═════ DATA EXCERPTS

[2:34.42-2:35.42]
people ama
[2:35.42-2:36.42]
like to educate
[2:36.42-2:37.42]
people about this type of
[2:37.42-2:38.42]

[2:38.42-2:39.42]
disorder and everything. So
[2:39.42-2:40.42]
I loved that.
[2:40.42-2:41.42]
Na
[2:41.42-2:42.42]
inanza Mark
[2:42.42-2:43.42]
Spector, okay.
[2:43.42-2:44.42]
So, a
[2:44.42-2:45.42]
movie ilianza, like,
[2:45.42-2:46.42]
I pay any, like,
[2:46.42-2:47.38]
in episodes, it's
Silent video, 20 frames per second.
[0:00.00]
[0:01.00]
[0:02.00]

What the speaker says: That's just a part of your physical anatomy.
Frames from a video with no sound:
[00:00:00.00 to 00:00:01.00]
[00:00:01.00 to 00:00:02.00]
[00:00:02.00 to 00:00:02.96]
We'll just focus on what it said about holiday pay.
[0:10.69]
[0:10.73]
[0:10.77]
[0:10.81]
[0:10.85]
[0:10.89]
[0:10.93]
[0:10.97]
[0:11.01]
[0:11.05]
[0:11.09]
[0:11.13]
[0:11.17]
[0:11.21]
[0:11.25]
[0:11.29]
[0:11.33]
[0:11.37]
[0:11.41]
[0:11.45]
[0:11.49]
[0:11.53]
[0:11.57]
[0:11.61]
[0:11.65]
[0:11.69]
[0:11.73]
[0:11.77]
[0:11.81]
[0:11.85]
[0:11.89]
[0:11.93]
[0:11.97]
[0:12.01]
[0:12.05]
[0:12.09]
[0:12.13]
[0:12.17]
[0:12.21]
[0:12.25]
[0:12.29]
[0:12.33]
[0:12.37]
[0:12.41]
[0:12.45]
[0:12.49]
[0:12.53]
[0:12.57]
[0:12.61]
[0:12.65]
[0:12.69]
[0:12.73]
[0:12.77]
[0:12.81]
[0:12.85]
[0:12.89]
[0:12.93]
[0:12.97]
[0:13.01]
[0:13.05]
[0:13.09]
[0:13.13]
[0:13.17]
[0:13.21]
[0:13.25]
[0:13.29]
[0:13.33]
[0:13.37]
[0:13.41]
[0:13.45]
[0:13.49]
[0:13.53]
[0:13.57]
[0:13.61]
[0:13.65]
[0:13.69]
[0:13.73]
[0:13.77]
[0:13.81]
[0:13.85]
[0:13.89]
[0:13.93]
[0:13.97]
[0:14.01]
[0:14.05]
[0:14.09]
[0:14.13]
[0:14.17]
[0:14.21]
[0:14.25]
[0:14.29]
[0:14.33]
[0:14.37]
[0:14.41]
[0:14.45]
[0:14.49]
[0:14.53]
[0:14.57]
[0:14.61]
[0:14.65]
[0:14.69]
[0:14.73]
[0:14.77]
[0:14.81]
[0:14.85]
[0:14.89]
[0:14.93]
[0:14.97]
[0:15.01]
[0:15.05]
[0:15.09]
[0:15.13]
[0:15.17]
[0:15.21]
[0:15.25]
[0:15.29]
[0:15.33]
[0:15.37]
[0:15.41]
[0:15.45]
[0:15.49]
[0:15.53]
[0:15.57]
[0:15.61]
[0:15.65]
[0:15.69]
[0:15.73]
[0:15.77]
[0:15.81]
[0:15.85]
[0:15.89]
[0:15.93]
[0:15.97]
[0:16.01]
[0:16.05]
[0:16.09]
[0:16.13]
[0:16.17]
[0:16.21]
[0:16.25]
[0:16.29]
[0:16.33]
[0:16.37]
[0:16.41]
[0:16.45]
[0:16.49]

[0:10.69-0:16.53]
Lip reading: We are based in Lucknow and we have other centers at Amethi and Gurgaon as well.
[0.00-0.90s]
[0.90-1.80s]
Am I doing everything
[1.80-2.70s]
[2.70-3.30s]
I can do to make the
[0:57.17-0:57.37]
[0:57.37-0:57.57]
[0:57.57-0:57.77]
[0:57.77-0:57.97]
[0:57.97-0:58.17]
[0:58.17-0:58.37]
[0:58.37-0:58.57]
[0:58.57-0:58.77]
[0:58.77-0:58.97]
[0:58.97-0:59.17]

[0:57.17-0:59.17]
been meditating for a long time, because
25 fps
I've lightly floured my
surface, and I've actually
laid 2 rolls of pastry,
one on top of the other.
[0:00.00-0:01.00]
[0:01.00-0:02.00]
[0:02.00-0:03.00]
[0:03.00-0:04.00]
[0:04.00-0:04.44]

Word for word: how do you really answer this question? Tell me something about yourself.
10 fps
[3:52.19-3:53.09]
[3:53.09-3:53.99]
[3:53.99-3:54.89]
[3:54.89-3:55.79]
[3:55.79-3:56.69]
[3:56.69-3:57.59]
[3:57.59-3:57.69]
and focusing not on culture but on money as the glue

══════════

» WHAT THE TASK ASKS: Using the records above, work out how many lines hold the string "video"; answer with that number alone.

» EXERCISE RESPONSE: 2